◆ **Work to complete**
Everything in the entries is to be written out exactly, except for the pictures.

▼▼▼

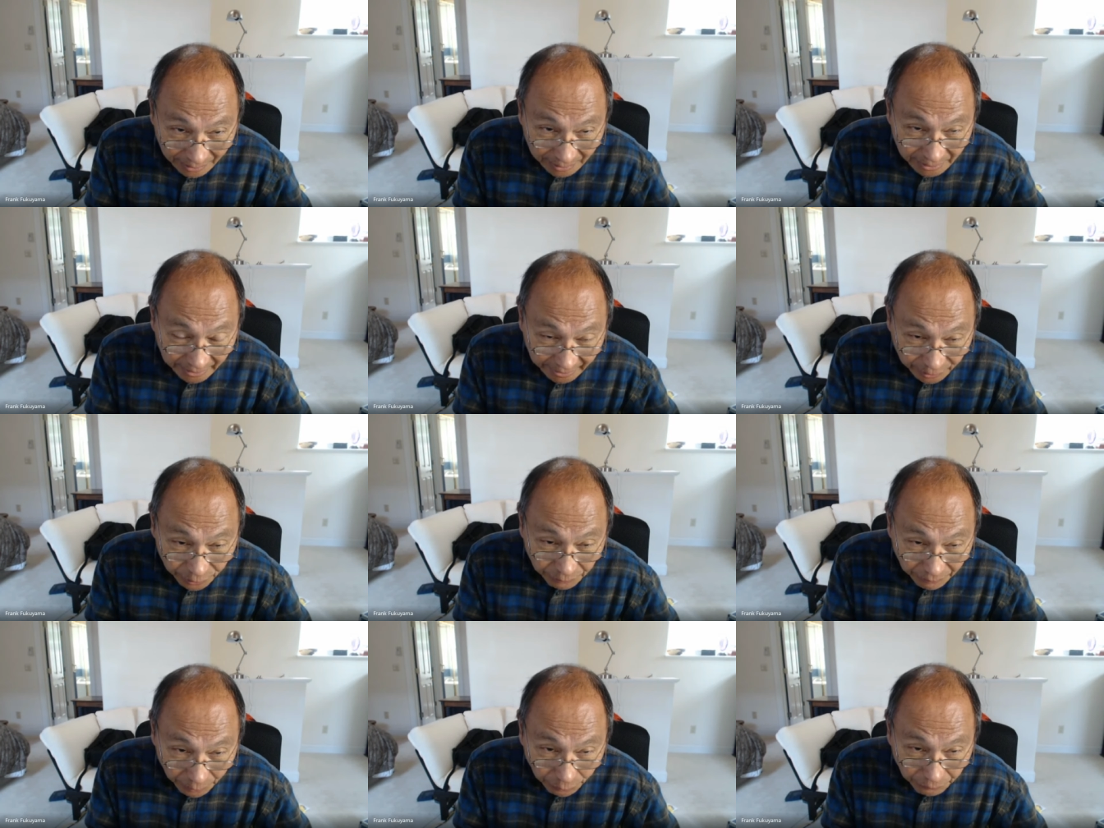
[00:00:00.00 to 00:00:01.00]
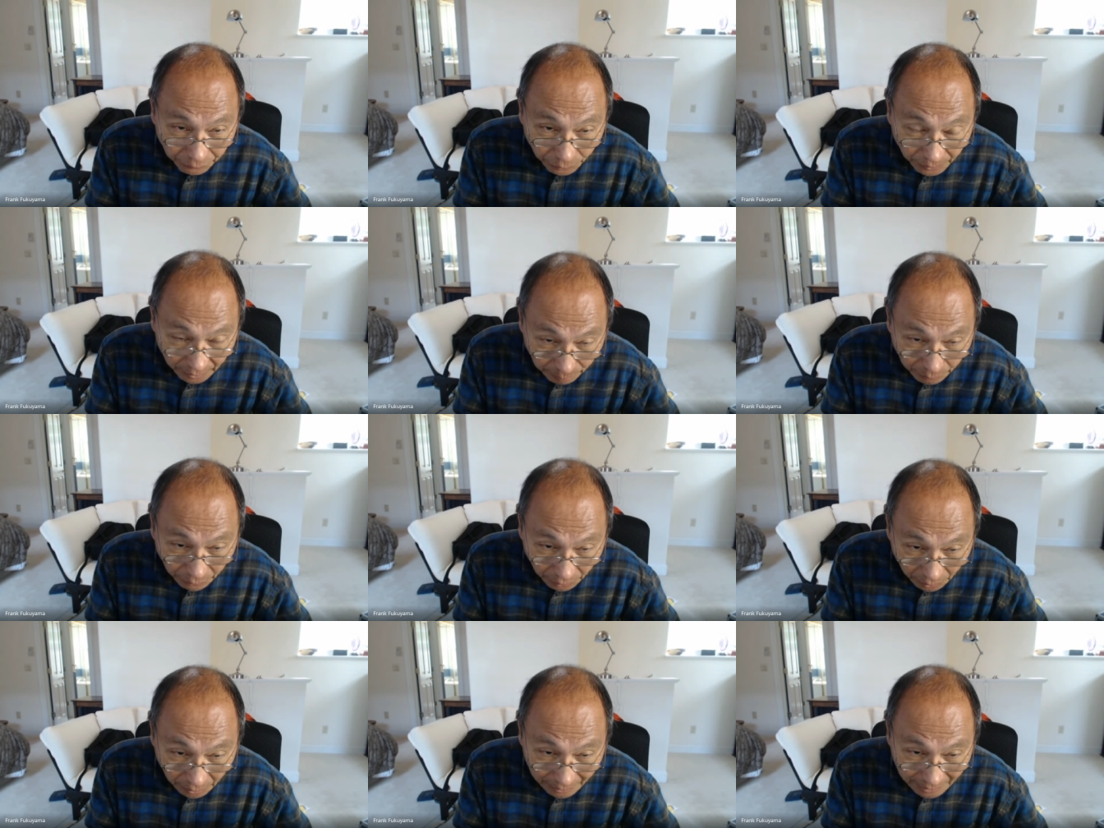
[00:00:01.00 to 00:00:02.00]
tend to vote for
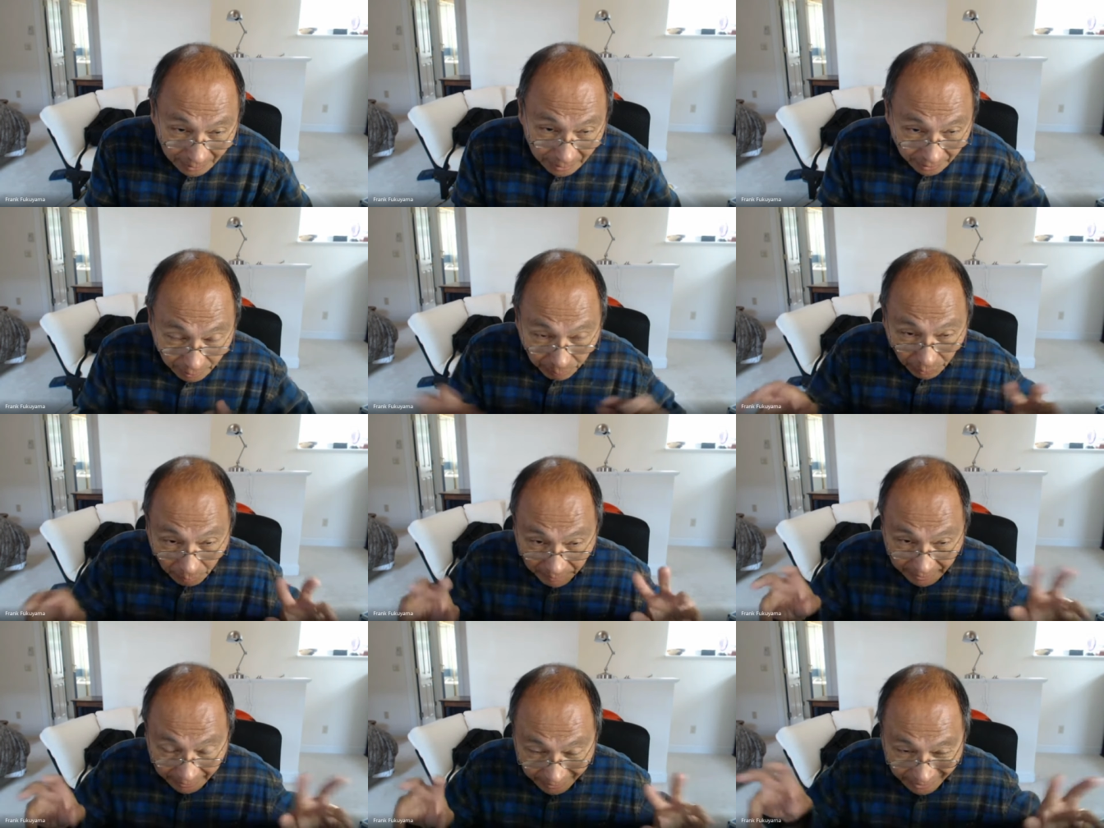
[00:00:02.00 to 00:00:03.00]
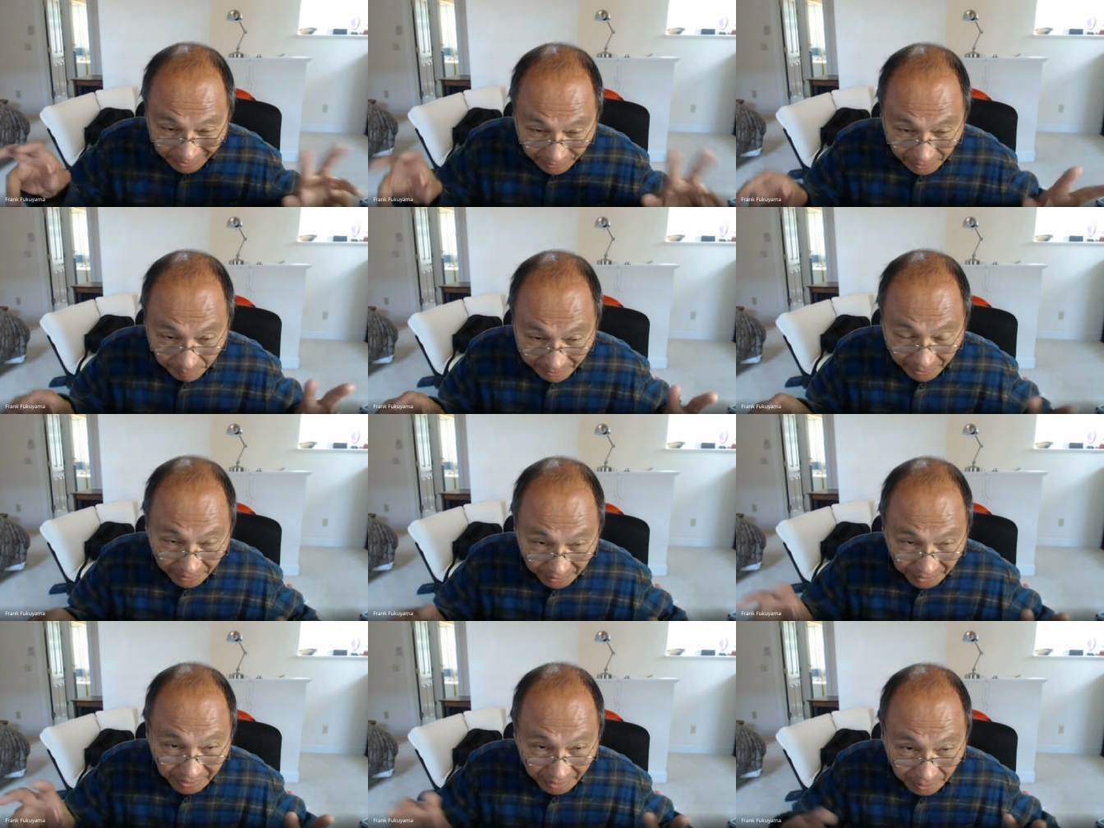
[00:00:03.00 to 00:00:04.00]
liberal, liberal meaning not in the American
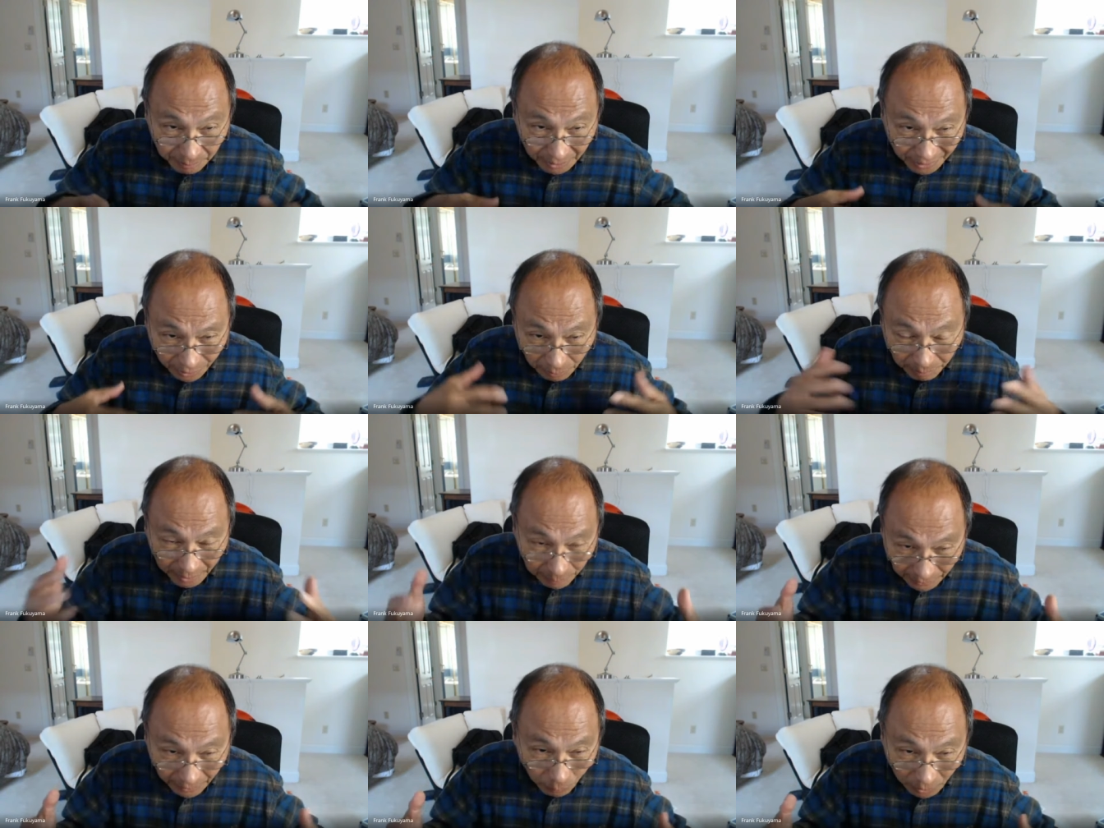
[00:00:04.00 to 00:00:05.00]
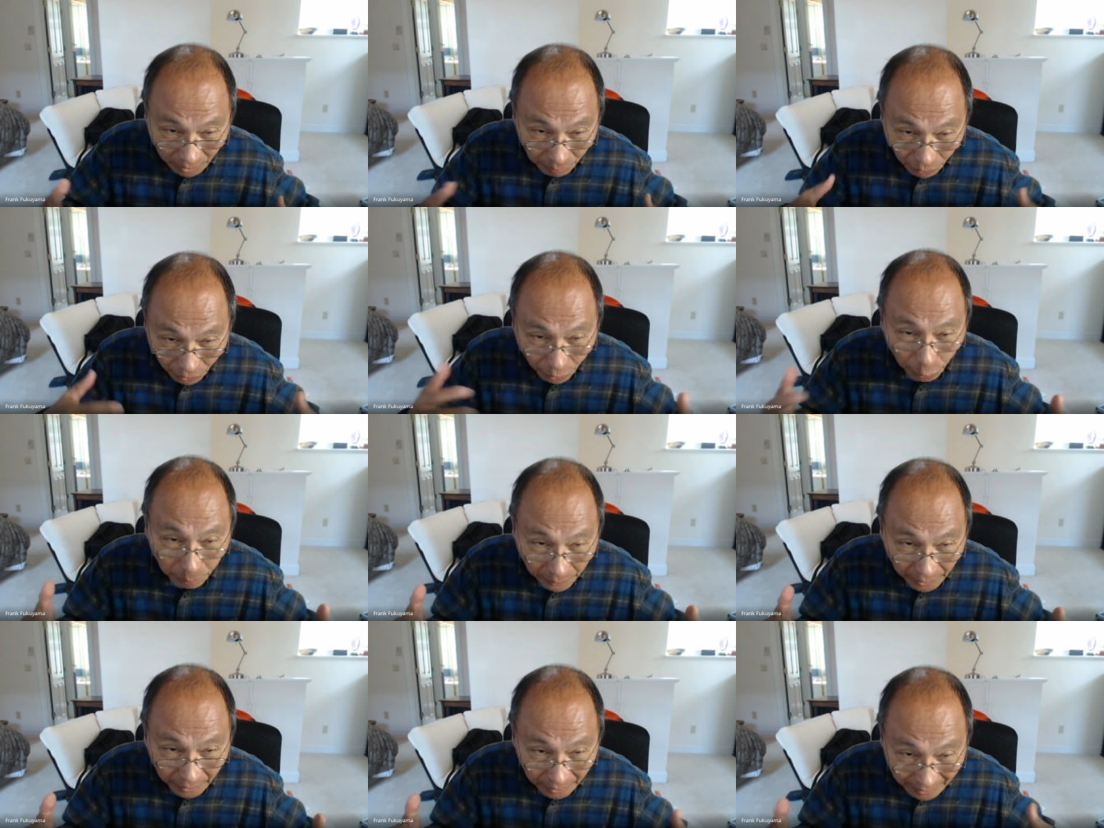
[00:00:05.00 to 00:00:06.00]
sense, but you know people that want a more
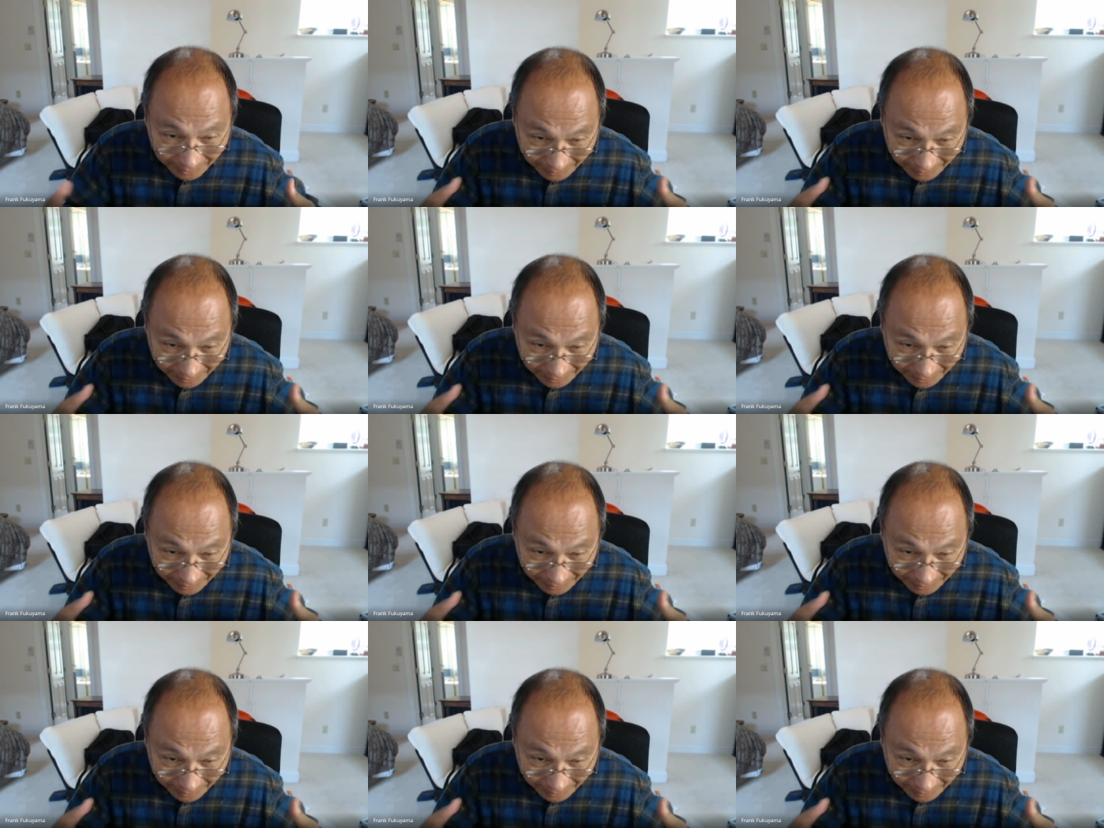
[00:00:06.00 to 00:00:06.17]
open,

▲▲▲

◆ **Written response**
[00:00:00.00 to 00:00:01.00]
[00:00:01.00 to 00:00:02.00]
tend to vote for
[00:00:02.00 to 00:00:03.00]
[00:00:03.00 to 00:00:04.00]
liberal, liberal meaning not in the American
[00:00:04.00 to 00:00:05.00]
[00:00:05.00 to 00:00:06.00]
sense, but you know people that want a more
[00:00:06.00 to 00:00:06.17]
open,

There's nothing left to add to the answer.